But, of course, Malkin had no links or any real facts to go on. All she had was a couple of tweets from Hale, who, in retrospect, appeared to have spent much of Saturday just making shit up.
But again, none of that mattered, because Malkin had spoken (2 million!) and the right-wing bloggers knew what to do. Let's take a stroll through the far-right blogosphere and see which sites did their best to spread Malkin's patently absurd claim about 2 million protesters. [Emphasis added.]
Pajamas Media's Roger Simon:
I can remember telling Glenn Reynolds during CPAC that these Tea Party demonstrations were rinky-dink and going nowhere. Barely more than a half-year later, they're putting two million people on the Washington Mall. Wow!
UPDATE:(Newbie): Crowd estimated by ABC NEWS: 2 MILLION!
Looking at the Left:
ABC News reports that two million Americans flooded D.C. in what people in the crowd were calling "a conservative Woodstock" Like the liberal Woodstock of the '60s, thousands were rumored stranded on freeways.

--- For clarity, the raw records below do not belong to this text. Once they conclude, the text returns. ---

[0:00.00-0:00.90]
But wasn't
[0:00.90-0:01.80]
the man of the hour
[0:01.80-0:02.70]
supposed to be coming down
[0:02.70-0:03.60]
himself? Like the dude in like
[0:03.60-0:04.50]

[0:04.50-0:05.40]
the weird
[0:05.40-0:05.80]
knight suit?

The two photos above show a tiny fraction of the two million ABC estimates attended.
NewsBusters, the day after the 2 million people story had been debunked:
You'll note no mention of the D.C. rally yesterday that drew an estimated 1-2 million people.

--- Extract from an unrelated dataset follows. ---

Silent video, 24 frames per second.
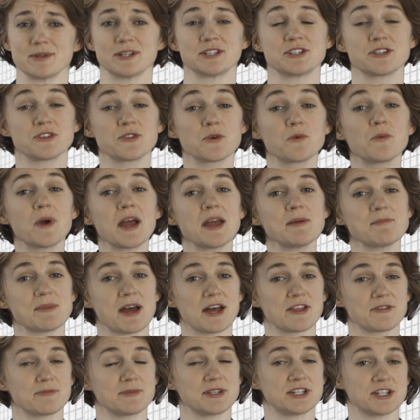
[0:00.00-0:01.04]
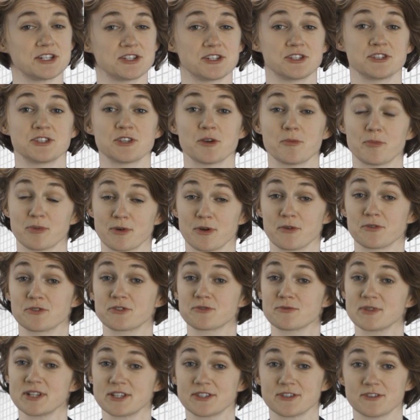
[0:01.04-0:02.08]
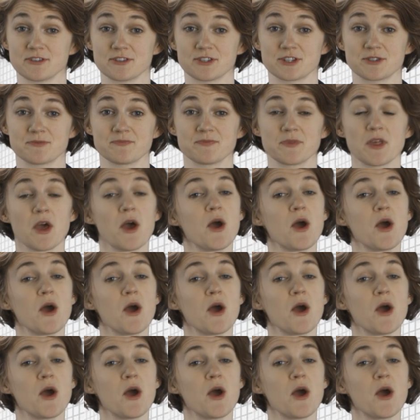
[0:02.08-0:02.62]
into the way mathematicians approach research,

Michelle Malkin reported on her site that ABC News estimated the crowd to be 2 million people.
Rick at Brutally Honest linked to this awesome time lapse video showing progression of the approximately 2 million people who marched in DC today:
Riehl World View:
ABC Reports 2 Million At DC Rally
Michelle Malkin is reporting that estimated turnout is now 2 million people.

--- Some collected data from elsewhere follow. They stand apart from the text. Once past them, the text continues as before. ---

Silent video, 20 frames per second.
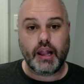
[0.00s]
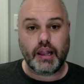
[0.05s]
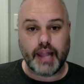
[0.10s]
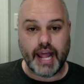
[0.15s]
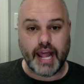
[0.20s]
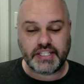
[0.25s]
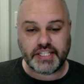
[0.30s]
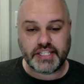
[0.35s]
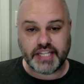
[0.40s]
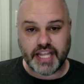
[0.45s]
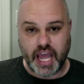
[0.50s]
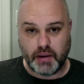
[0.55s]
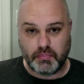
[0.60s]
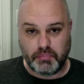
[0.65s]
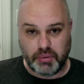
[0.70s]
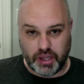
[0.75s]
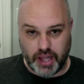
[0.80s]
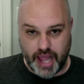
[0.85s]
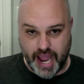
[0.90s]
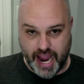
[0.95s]
Let's get a
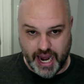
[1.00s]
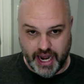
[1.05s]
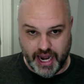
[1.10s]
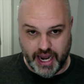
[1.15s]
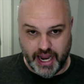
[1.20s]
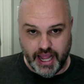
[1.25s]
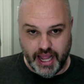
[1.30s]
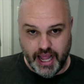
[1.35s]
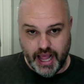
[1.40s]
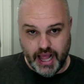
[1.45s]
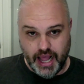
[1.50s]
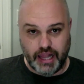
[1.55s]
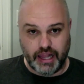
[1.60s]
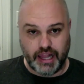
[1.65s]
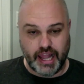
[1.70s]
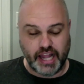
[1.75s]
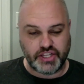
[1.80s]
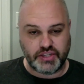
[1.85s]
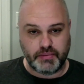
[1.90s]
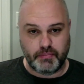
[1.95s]
plan.
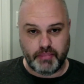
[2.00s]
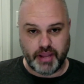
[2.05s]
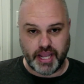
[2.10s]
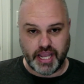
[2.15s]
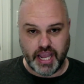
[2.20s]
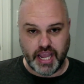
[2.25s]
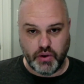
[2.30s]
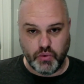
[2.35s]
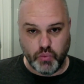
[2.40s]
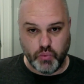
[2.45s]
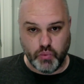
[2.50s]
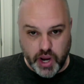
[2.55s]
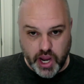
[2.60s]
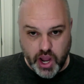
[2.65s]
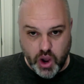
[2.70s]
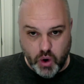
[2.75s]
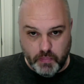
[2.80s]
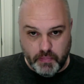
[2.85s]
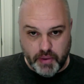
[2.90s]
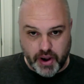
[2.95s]
Let's begin
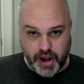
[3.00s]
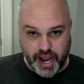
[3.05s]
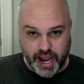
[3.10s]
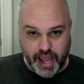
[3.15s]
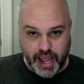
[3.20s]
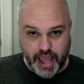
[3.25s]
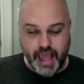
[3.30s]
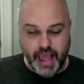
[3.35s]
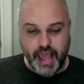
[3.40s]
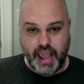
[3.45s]
reopening.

And then there was the sad, confused work of blogger Stephen Green. Doing his best to spread the word about the supposedly massive crowd size on Saturday, Green first claimed that CNN had reported the crowd was 2 million strong. (CNN never did any such thing.) Then later under a banner that read "correction," Green, following Malkin's phony lead, reported it was ABC News that reported 2 million protesters were on hand. (Green then failed to correct his "correction.")
Of course, the 2 million tally never made sense. Not only couldn't anybody find ABC's alleged reporting, but no other news organization (not even rally co-sponsor Fox News) were going anywhere near the 2 million mark. Instead, most of Saturday's reports used phrases like "tens of thousands" to describe the crowd size.
Just after 4 p.m. Saturday, New York University journalism professor Jay Rosen tweeted the glaring discrepancy:
http://michellemalkin.com/: "ABC News reporting crowd at 2 million." Front page, ABCNews.com: "thousands march on Capitol"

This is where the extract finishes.